В логике подобного миропонимания исчезает не одна лишь свобода, растворяется «я». Человек превращается в умеренно сложное сочетание элементов бытия, которое не только не ищет самоидентичности, но, напротив, стремится расстаться с последними её остатками. Любые поиски смысла становятся ненужными, даже вредными.
Музыки тут нет. Поднимаются оркестранты на сцену, рассаживаются, сидят пятнадцать минут в тишине и удаляются за покрывало (7).
Можно научиться хорошо и без особых последствий медитировать над котировками валют. Молиться им несколько сложней. Это уже личный выбор.
Парадокс, но при этом индуистско-буддистское видение индивидуальности справедливо, существование индивидуума в высшей степени условно. Как раз эти-то условия и возникают в процессе творения, воздвигаются в истории и культуре. Для рождения личности необходимы усилие, страдание и восторг, поиск смысла и обретение его.
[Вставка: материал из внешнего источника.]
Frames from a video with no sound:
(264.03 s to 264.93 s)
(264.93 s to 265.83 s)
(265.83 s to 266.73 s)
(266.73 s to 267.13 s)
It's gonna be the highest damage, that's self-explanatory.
Если ото всего этого отказаться, приходит состояние психологического комфорта, своего рода «элементарной гармонии», которое современный человек склонен принимать за «просветление».
Именно взаимоотношения человека со смыслом определяют образ участия действующих лиц в истории, его направление и знак.
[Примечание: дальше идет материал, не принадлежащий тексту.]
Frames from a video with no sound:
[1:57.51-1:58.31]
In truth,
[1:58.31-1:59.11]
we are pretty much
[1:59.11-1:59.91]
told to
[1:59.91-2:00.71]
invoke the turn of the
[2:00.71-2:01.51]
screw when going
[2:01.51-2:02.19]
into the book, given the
Люди, воодушевлённые свободно избранной и духовно осмысленной целью, образуют соборную личность.
Персонажи, характер действия которых продиктован и навязан извне, собираются в толпы.
И, наконец, тем, кто, может быть, и свободно, но отверг поиск трансцендентного по отношению к их повседневности смысла, предназначен особый удел. Они становятся элементами социального механизма, могут потерять в себе не только «человека», но и «животное», в своём роде «овеществиться», утратить не одну лишь духовную или душевную природу, но и тело как таковое (самая грубая перспектива подобного разображения – в применении компьютерных имплантатов; более тонкие интерпретации – на острие современной мысли, например в романах и эссе Мишеля Уэльбека (8) и др.).
Впрочем, как это часто случается, в истории трудно найти беспримесный образ той или иной общественной силы. Но тем более драматична ситуация перехода от социального механизма или толпы к соборной личности. В ней есть всё, что необходимо для настоящей классической трагедии: завязка, катарсис, развязка, хор. Часто появляется deus ex machina. И именно в такие минуты «человеческое» раскрывается во всей его красоте, и можно даже дерзостно предположить, что Бог не только любит, но и любуется своим Творением. Вершится преображение, подобное взрыву сверхновой. За ним идёт мощнейшая волна творческой энергии.
Пример? Извольте. В России потрясения, пережитого во время Великой Отечественной войны, хватило на два, а то и на три поколения – от сверстников Куприна до ровесников Высоцкого.